The task:
Below are records that hold pictures; write out only the lines from their start through the line with "[00:02:52.77]", exactly, and drop the pictures.

Information provided:
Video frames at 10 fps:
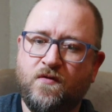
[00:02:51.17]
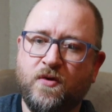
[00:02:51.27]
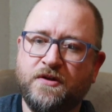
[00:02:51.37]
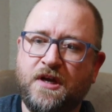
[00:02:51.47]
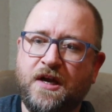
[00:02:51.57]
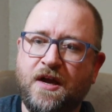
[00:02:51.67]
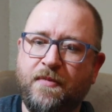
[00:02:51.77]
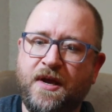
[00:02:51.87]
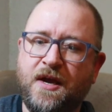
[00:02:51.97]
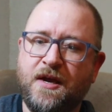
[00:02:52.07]
Of course, I
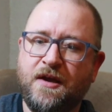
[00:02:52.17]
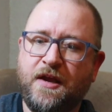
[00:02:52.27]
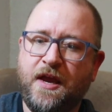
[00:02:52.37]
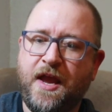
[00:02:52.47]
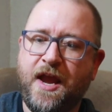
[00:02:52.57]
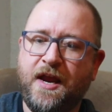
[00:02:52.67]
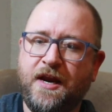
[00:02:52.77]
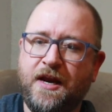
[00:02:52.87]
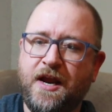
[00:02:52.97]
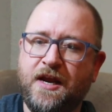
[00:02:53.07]
got my
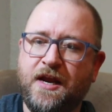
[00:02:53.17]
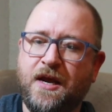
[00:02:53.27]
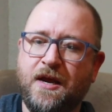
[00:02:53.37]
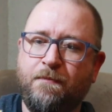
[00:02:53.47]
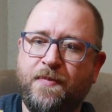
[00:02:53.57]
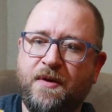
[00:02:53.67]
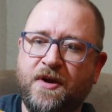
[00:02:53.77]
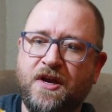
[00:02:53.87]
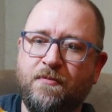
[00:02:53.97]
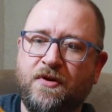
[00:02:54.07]
handy-dandy
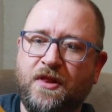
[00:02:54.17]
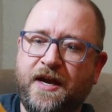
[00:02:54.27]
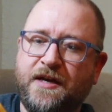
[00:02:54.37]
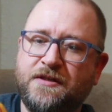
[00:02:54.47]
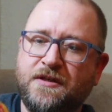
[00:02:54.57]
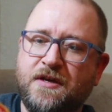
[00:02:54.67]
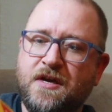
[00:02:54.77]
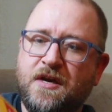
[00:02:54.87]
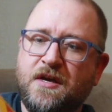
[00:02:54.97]
Bubba Gump glass,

Expected answer:
Video frames at 10 fps:
[00:02:51.17]
[00:02:51.27]
[00:02:51.37]
[00:02:51.47]
[00:02:51.57]
[00:02:51.67]
[00:02:51.77]
[00:02:51.87]
[00:02:51.97]
[00:02:52.07]
Of course, I
[00:02:52.17]
[00:02:52.27]
[00:02:52.37]
[00:02:52.47]
[00:02:52.57]
[00:02:52.67]
[00:02:52.77]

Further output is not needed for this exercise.